■ **Supplied records**

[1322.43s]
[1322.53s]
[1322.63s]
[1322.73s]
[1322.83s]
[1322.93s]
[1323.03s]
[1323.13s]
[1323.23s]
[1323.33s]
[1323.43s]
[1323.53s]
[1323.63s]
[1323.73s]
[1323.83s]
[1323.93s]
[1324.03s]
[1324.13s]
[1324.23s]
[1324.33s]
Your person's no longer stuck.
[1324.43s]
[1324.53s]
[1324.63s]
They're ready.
--
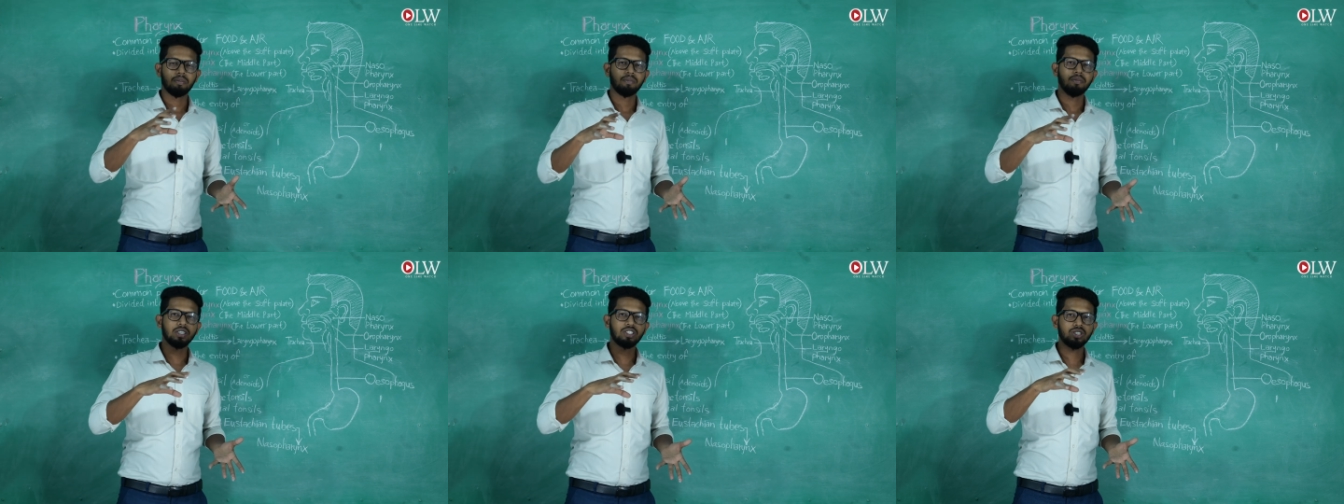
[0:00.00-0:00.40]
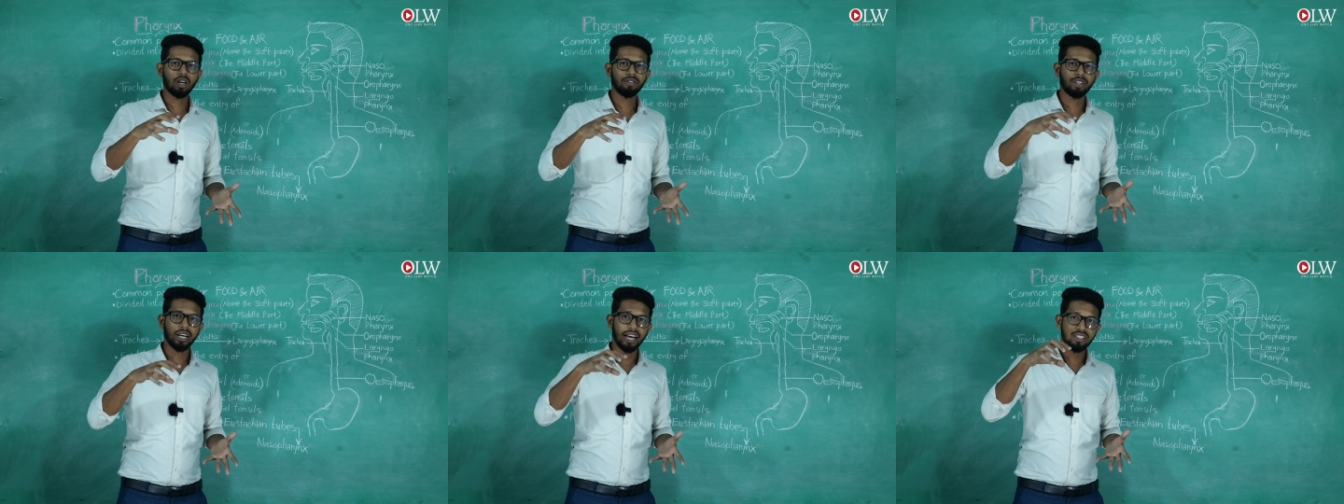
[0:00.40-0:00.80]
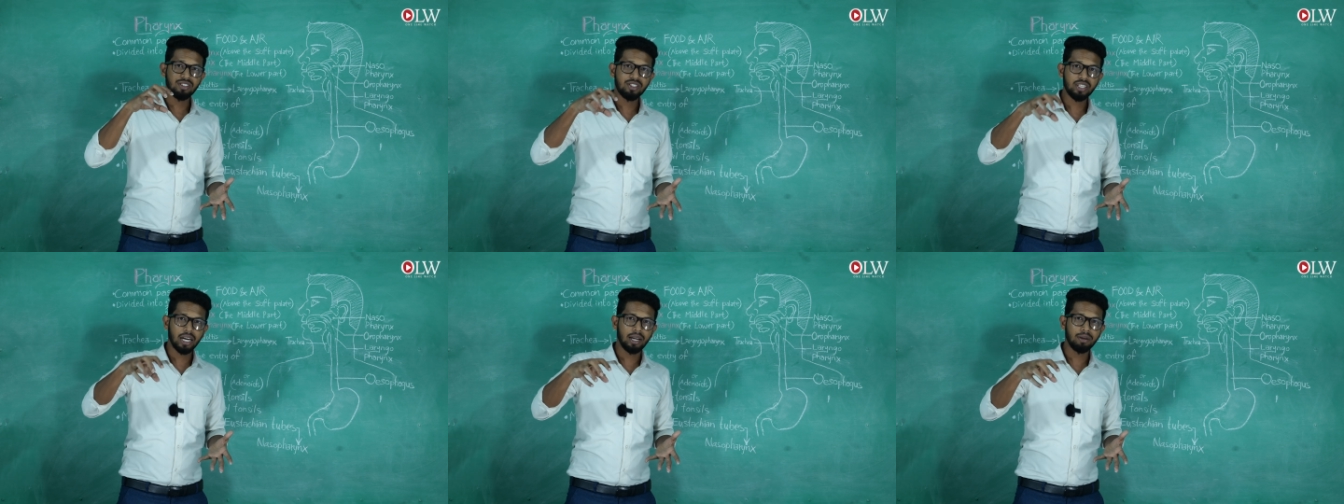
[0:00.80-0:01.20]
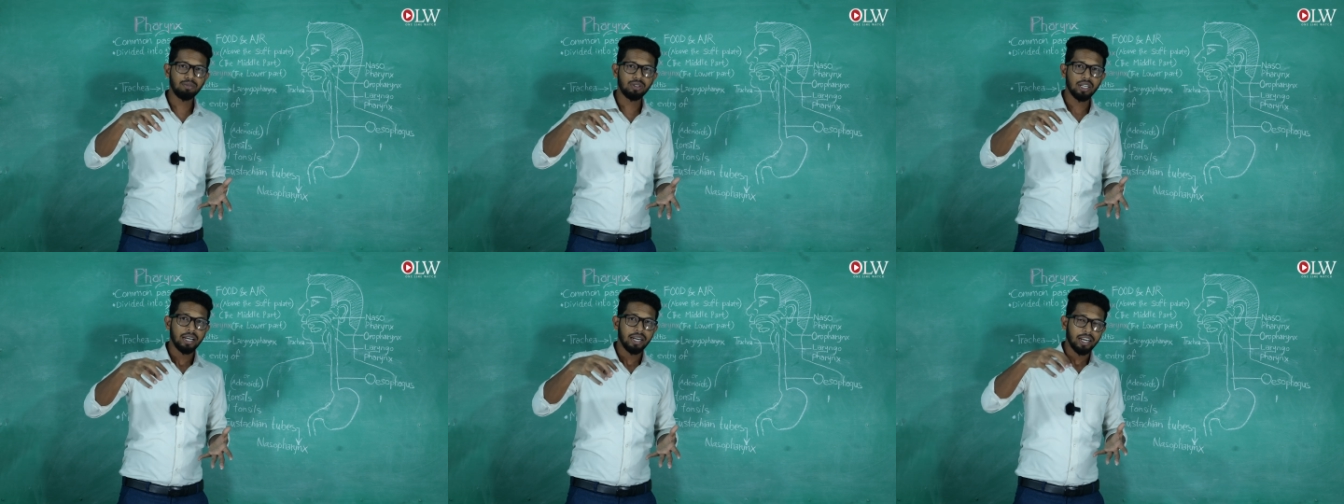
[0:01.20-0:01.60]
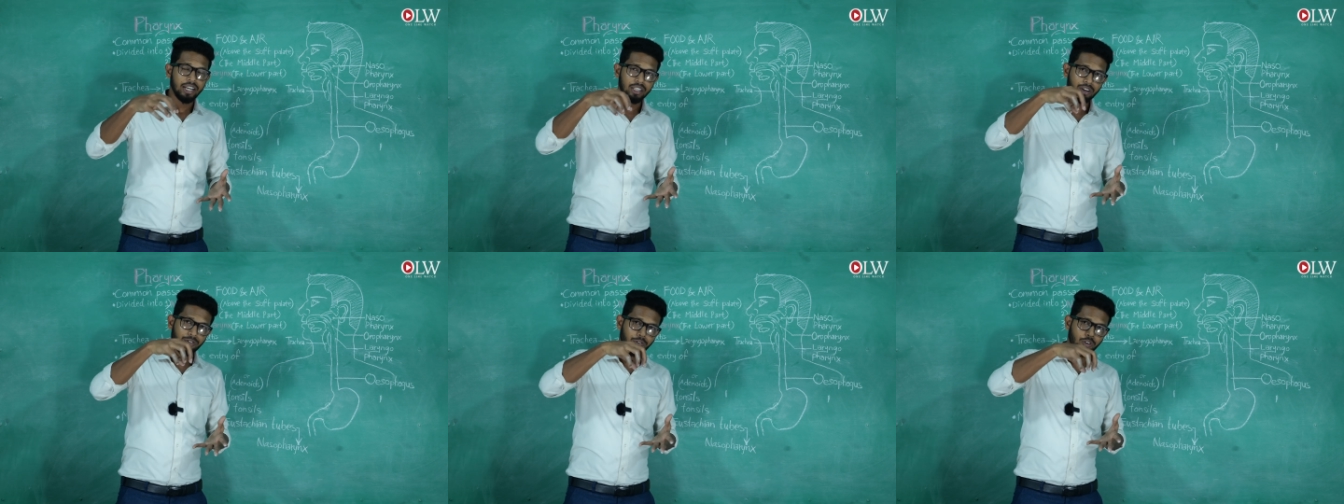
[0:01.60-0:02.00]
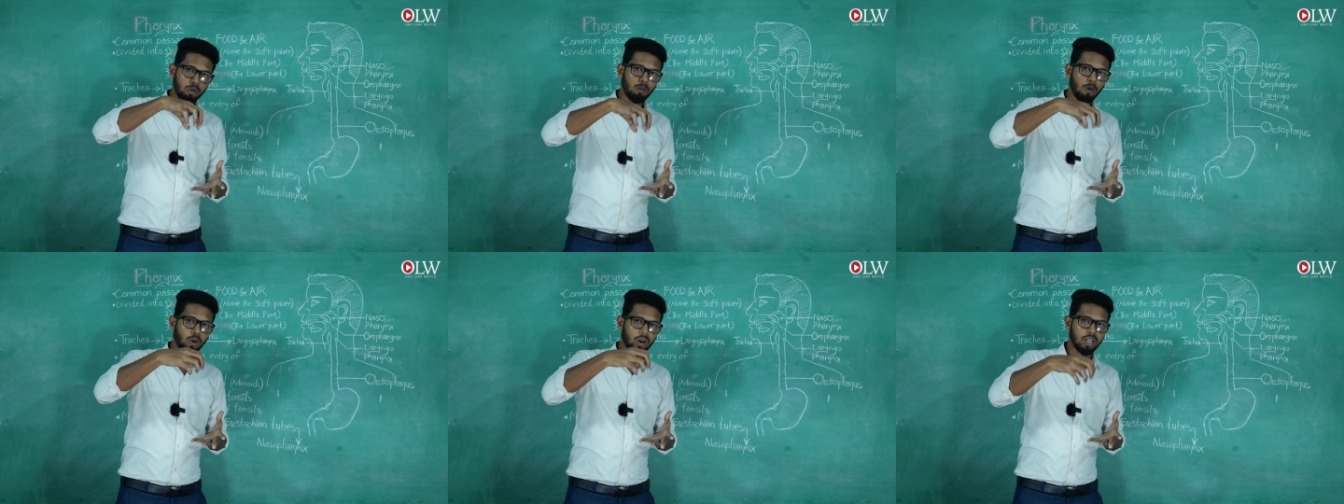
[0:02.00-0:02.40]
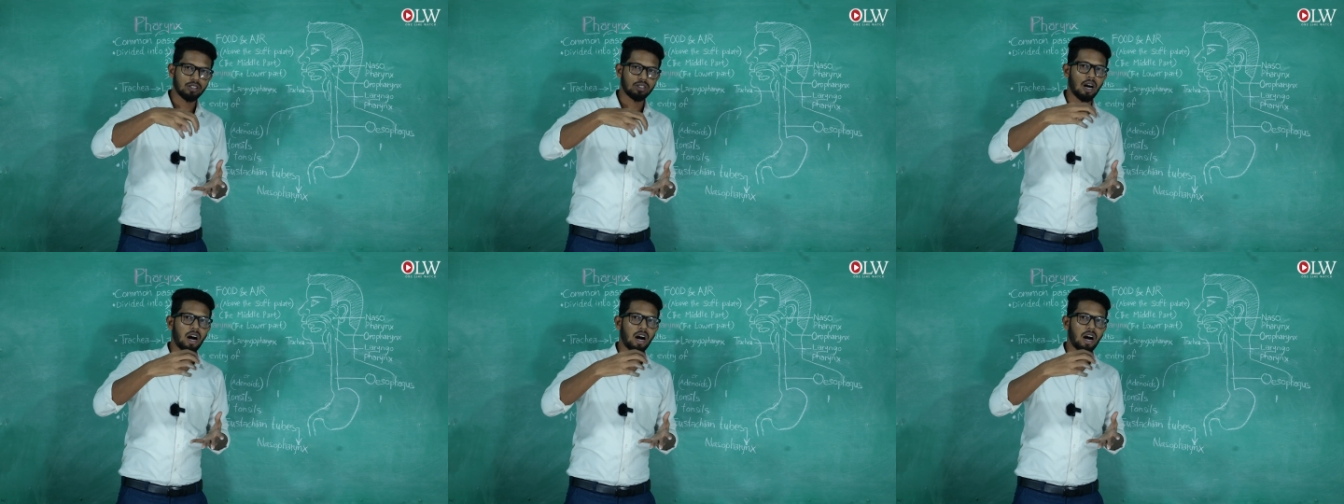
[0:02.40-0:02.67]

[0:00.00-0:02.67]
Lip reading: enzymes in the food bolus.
* * *
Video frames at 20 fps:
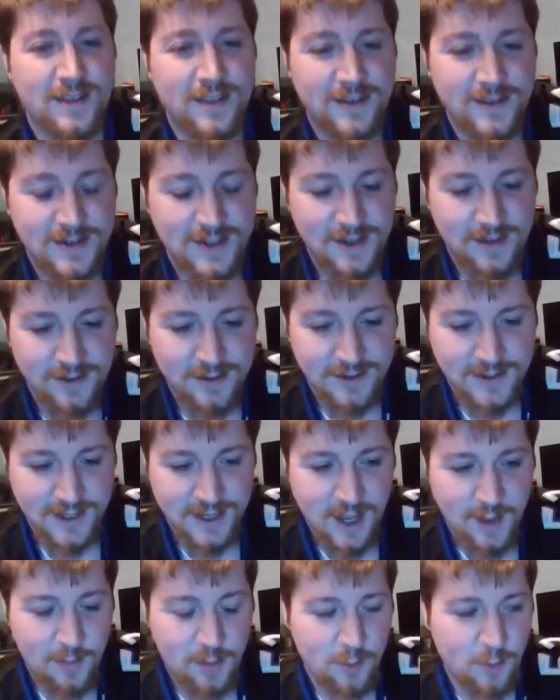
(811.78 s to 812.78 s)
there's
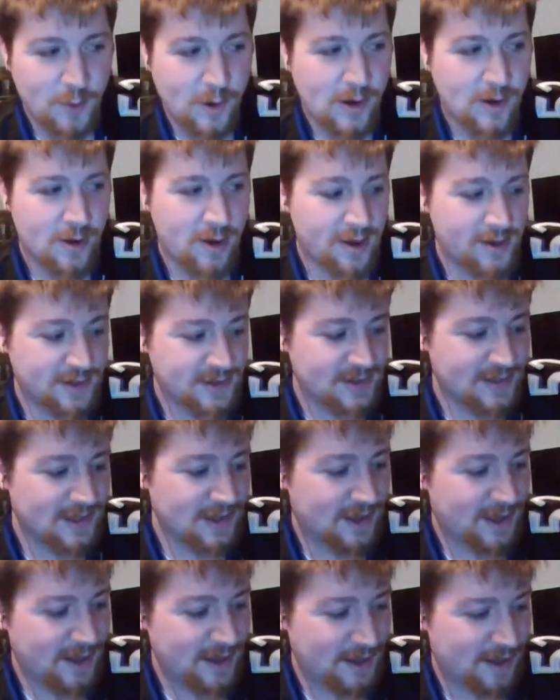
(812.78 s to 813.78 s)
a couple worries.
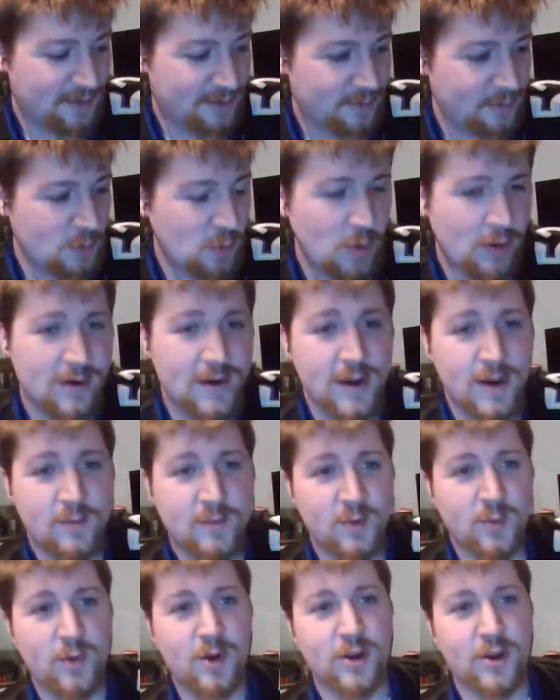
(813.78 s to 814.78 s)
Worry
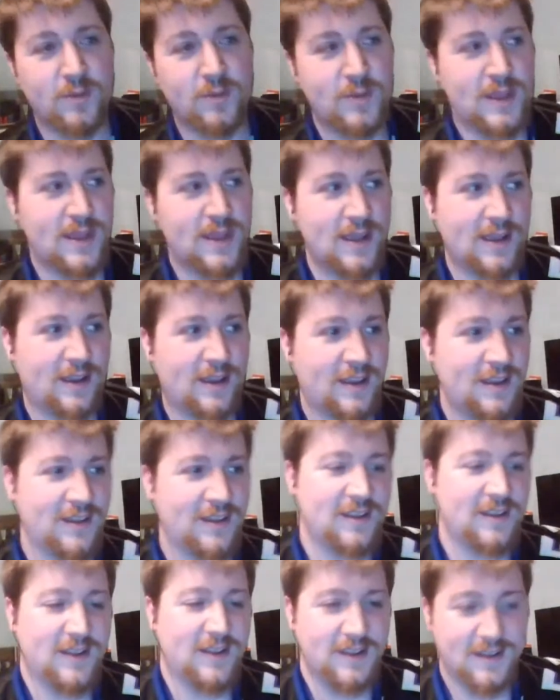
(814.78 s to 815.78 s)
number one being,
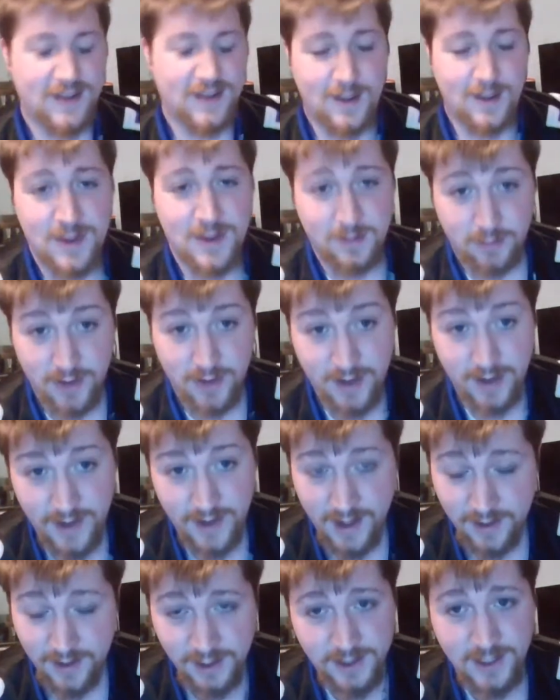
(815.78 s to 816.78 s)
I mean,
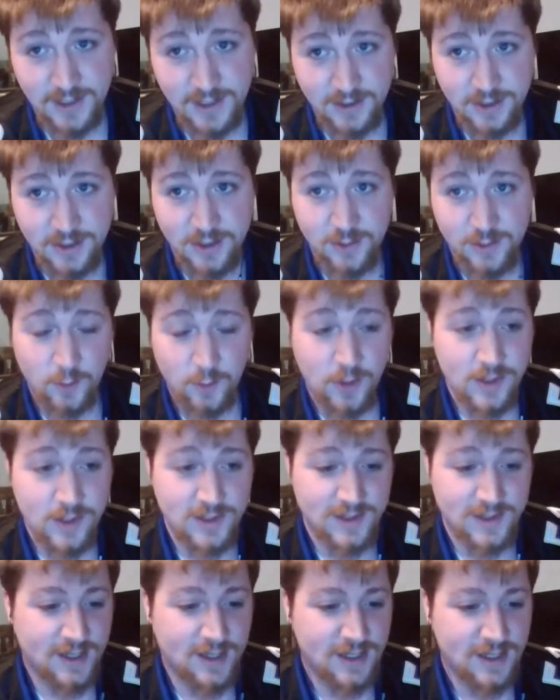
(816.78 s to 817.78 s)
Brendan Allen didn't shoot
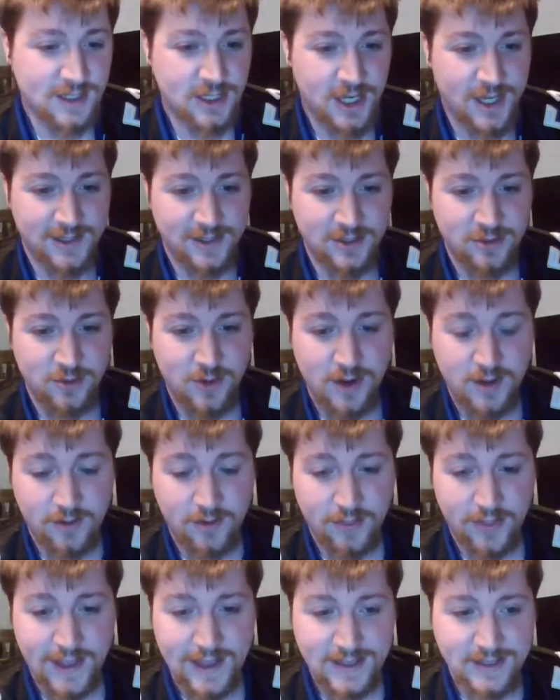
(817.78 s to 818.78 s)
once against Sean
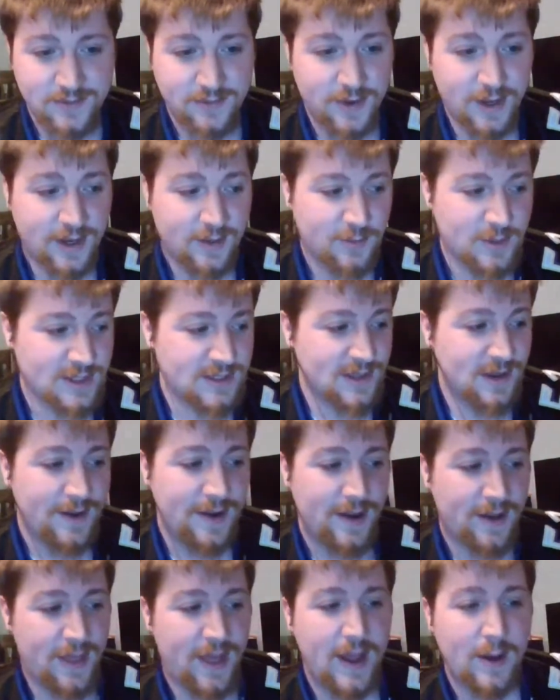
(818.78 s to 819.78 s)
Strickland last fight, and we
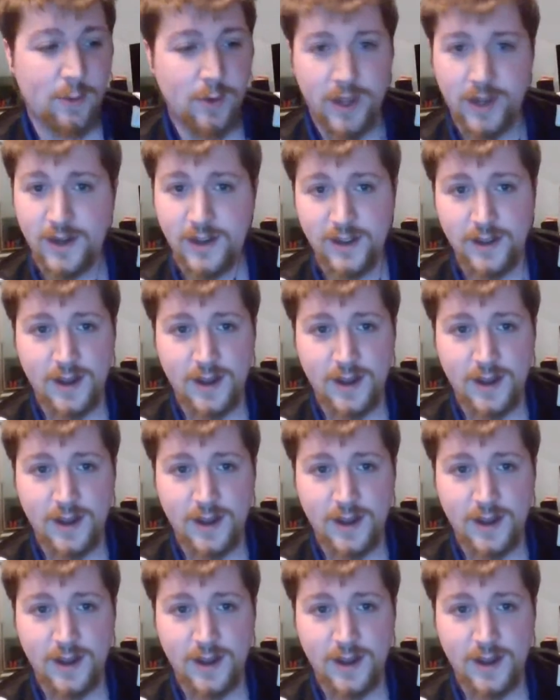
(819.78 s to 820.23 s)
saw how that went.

■ **Your goal**
Retype, exactly and with no pictures, everything above from the line with "[0:00.40-0:00.80]" down to the line with "Lip reading: enzymes in the food bolus.", both included.

■ **Output of the task**
[0:00.40-0:00.80]
[0:00.80-0:01.20]
[0:01.20-0:01.60]
[0:01.60-0:02.00]
[0:02.00-0:02.40]
[0:02.40-0:02.67]

[0:00.00-0:02.67]
Lip reading: enzymes in the food bolus.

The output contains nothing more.